*** Opening Data for the task ***
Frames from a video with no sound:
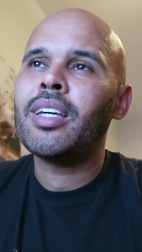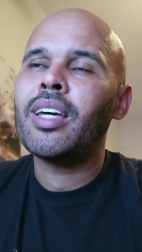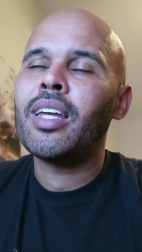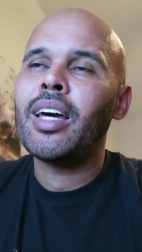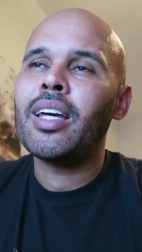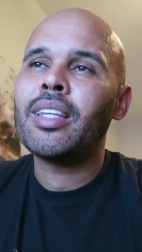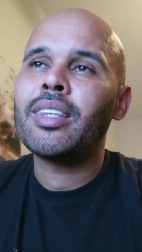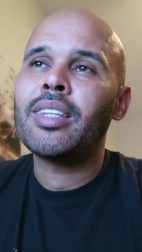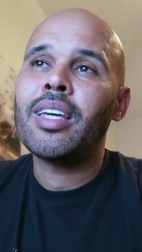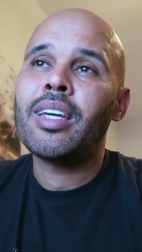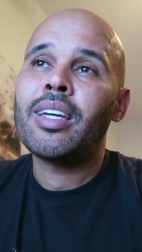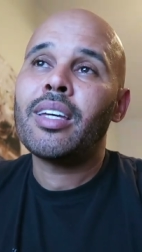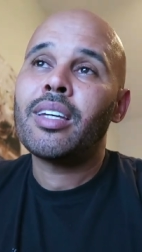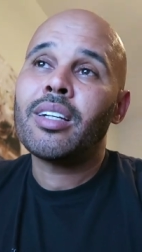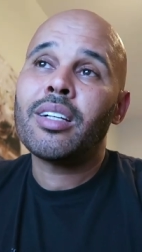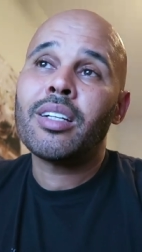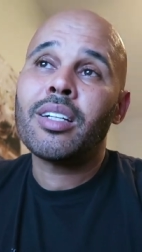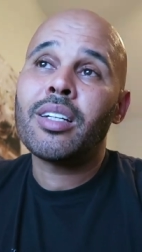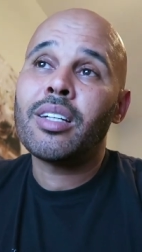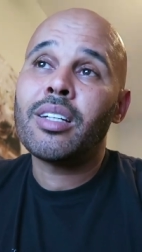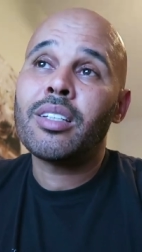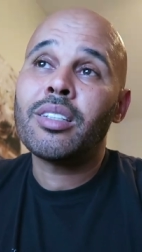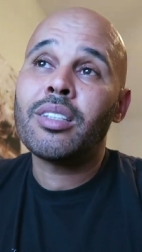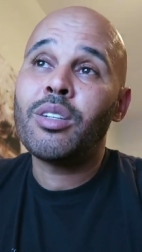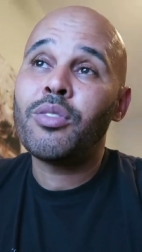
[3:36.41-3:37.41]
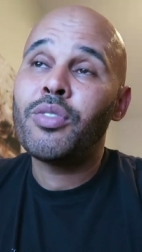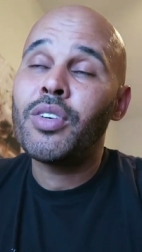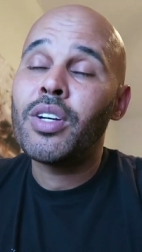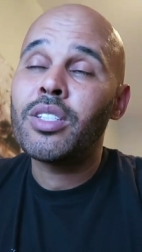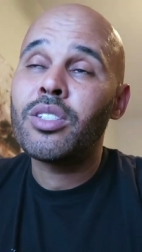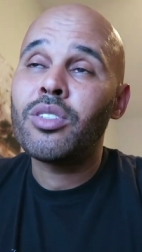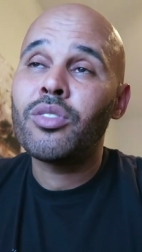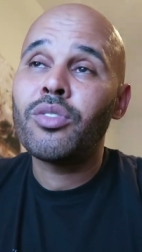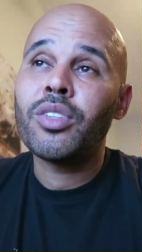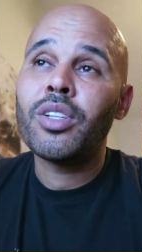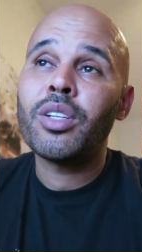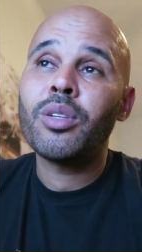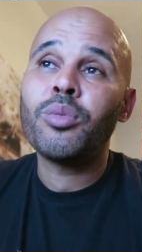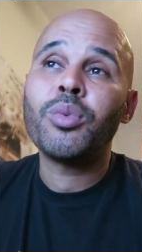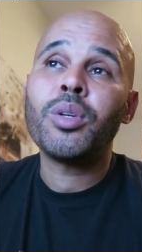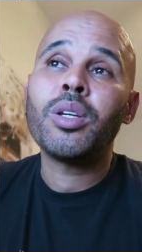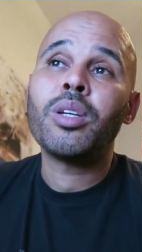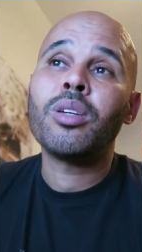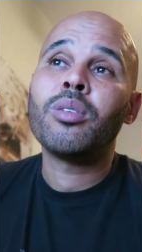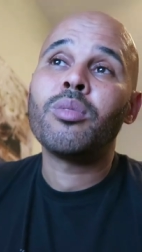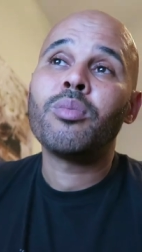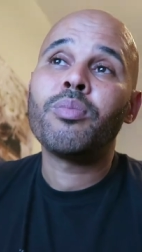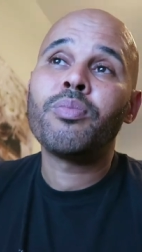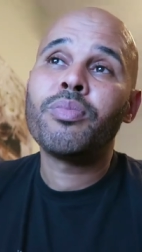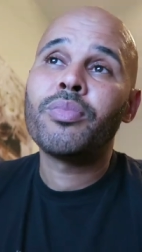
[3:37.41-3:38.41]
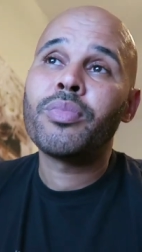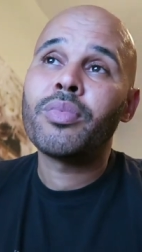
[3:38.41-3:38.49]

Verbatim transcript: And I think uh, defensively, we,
*** Closing Data for the task ***
Set down every record word for word and leave out the pictures.

Frames from a video with no sound:
[3:36.41-3:37.41]
[3:37.41-3:38.41]
[3:38.41-3:38.49]

Verbatim transcript: And I think uh, defensively, we,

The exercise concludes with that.